KEEPING MOIST IN FLIGHT: I live in Melbourne Australia and have managed long-haul flights by a combination of WileyX goggles during meals and visits to the bathroom, and Tranquileyes with moistened unscented makeup remover pads when resting and listening to audiobooks. I also use an eye ointment when attempting to sleep.... The type of aircraft can make a huge difference. I try to look for the newer ones such as the Boeing 787s which have a more humid cabin atmosphere and are pressurised to a lower altitude.  Those Blinkjoys will be great for me as I’m a side-sleeper and the Tranquileyes buckles dig into my face.

Next, this came in by email - a whole collection of terrific advice from a veteran traveler who crosses the Atlantic regularly:

  • I wear a cap (or backless hat like a baker boy) to stop overhead vents (which i close but often get draughts from other people).
  • I take an instant self heating eye bag for a hot compress on the plane/car (Amazon has loads of them sold as self heating spa eye masks). This also helps to remove ointment towards the end of a flight.
  • I put ointment in before the plane takes off (usually in the toilet but if I do it at my seat I will ask my neighbours not to jiggle me while I do it but never at my seat if I am on an aisle) and I carry a x10 magnifying mirror with LED light which I use to see clearly.
  • I wear Ziena on a glasses chain around my neck. I have a pair for normal use and a pair for reading/tv. Both on chains so I don’t have to put them down on anything if I am attending to my eyes or doing drops. I swap between them during the flight but if my eyes are particularly sore I use eyeseals and ointment on the flight.

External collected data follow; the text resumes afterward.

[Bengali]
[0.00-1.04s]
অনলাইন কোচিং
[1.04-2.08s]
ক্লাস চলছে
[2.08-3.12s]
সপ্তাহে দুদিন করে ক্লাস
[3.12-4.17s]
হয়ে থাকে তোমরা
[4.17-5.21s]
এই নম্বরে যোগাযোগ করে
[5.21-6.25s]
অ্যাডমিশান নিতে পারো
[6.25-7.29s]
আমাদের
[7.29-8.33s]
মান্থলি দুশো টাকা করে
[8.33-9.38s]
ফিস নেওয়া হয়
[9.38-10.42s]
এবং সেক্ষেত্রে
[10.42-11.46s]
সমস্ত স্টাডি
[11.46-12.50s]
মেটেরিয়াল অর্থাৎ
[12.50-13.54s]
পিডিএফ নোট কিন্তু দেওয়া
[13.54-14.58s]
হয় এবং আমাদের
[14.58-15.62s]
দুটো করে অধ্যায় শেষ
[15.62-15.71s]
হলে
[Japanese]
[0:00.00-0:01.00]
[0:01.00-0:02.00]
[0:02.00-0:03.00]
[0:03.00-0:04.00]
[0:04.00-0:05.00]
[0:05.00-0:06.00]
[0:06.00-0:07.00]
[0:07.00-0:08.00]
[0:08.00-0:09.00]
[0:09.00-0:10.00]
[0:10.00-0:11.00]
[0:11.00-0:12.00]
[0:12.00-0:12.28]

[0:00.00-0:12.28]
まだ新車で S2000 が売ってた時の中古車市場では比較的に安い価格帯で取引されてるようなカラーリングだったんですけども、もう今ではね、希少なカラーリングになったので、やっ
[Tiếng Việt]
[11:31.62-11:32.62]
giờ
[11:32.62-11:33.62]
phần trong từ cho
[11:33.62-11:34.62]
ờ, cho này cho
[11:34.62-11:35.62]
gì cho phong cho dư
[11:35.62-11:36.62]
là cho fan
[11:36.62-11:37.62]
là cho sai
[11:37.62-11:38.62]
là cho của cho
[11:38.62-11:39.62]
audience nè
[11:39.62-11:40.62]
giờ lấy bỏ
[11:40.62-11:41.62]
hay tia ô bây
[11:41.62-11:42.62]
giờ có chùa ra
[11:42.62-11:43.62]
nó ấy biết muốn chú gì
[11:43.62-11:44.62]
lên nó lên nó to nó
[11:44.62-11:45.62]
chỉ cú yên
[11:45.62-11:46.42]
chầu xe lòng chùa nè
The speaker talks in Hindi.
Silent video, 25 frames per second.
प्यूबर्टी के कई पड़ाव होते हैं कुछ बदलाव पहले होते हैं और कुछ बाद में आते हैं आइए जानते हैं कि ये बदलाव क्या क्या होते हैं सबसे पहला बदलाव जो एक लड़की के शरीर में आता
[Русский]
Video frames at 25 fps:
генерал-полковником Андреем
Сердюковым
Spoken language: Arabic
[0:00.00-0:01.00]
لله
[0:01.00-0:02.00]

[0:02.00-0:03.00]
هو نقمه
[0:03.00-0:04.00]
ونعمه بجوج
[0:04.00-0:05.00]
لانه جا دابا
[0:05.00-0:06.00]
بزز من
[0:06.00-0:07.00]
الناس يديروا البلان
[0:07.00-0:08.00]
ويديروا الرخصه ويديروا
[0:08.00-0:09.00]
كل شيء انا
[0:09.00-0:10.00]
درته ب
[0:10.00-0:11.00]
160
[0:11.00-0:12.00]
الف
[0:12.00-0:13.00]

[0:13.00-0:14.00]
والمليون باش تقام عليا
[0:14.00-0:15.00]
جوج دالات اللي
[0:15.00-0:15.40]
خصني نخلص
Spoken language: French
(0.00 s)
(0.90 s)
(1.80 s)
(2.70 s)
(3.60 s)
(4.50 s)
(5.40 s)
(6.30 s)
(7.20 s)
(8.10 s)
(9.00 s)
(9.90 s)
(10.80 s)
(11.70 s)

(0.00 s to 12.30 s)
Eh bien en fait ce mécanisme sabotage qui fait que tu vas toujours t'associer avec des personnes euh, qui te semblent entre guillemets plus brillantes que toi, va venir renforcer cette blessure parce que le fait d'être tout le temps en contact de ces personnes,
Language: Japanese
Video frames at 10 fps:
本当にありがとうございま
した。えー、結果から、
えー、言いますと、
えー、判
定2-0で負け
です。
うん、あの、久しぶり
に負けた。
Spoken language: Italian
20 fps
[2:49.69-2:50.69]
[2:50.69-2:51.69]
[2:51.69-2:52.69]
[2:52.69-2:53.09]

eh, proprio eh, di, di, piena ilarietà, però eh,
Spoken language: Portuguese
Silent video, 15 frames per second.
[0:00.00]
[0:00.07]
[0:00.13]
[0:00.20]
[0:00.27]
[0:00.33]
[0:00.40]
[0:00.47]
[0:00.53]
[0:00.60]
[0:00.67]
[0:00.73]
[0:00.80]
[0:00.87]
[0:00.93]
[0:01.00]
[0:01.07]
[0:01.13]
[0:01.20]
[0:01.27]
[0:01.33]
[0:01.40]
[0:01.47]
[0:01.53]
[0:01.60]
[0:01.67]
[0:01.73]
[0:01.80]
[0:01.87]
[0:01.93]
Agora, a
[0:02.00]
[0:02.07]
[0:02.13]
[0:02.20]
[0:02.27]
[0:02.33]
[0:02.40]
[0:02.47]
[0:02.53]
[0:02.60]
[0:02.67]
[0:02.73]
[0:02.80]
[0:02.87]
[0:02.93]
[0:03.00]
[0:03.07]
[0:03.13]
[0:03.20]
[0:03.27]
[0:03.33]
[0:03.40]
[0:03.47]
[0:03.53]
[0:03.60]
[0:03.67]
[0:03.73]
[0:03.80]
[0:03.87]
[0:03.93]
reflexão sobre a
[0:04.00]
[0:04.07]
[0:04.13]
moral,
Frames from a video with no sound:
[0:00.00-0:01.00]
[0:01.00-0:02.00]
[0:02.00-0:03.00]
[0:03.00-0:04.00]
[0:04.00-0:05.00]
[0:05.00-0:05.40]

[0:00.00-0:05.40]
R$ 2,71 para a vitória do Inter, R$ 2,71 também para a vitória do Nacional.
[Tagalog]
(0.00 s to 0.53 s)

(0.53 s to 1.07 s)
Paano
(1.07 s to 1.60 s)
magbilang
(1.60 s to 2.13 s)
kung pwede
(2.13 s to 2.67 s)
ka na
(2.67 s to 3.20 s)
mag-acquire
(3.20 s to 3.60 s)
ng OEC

  • I ask to board early (I have an allergy so I’m allowed) and I wipe down the whole area I’m in. This reduces the risk of me inadvertently touching my eyes with dirty hands. I use anti bac hand wipes often during the flight. I prefer wipes to gel and I can clean my phone with them or my Ziena if I ever drop them (it happens sometimes despite the glasses chain). I also use flight pressure relieving earplugs so I use the wipes to clean those too. If I go into the toilet I put a hand towel down before placing any drops/mirror/phone on to a surface.
  • I use drops as well as ointment. I wear cargo pants to keep ointment handy in a leg pocket but if not I wear a waist bag (fanny pack? Bum bag?) so I always have my essentials on me.
  • I use special eye wipes (Blephaclean in the UK) to remove migrated ointment from my skin when I land.
  • I carry a travel safe pen knife which has scissors (mine is Victorinox Jet setter) in case travel wipes don’t open nicely.
  • I drink constantly. Usually water and tea but I do drink lots of water and zero alcohol. I eat melon/watermelon as hydrating food.
  • I travel with spare Ziena and spare nose pads for Ziena having learnt from experience that things can break while you are away and it causes anxiety if you can’t get what you need.
  • I take lots of spare everything medication-wise. I take it in original packaging with a prescription. I also carry a copy of my latest eye consultant letter. I have been asked many times to show my passport and the security person has checked every box against my name to ensure it is my medication. If I have more than the allowance of liquids I explain that the boxes take up space and without the boxes my liquids would fit into the allowance. I take everything I need and more in hand luggage with extras in the hold luggage. I have spare medication for this reason and I make sure I check all use by dates.
  • I take instant eye bags and a heat wand (no vibrations) as a hot compress if a microwave is not available during my trip. I recently did a week trip and managed with the heat wand (remember to pack the charging cable and adaptor) for a week. I do not have a blephasteam.
  • I take a decongestant nose spray and anti histamine tablet for emergency use if I have a cold and need to clear my passages. These are bad for dry eyes so I only use them in an emergency.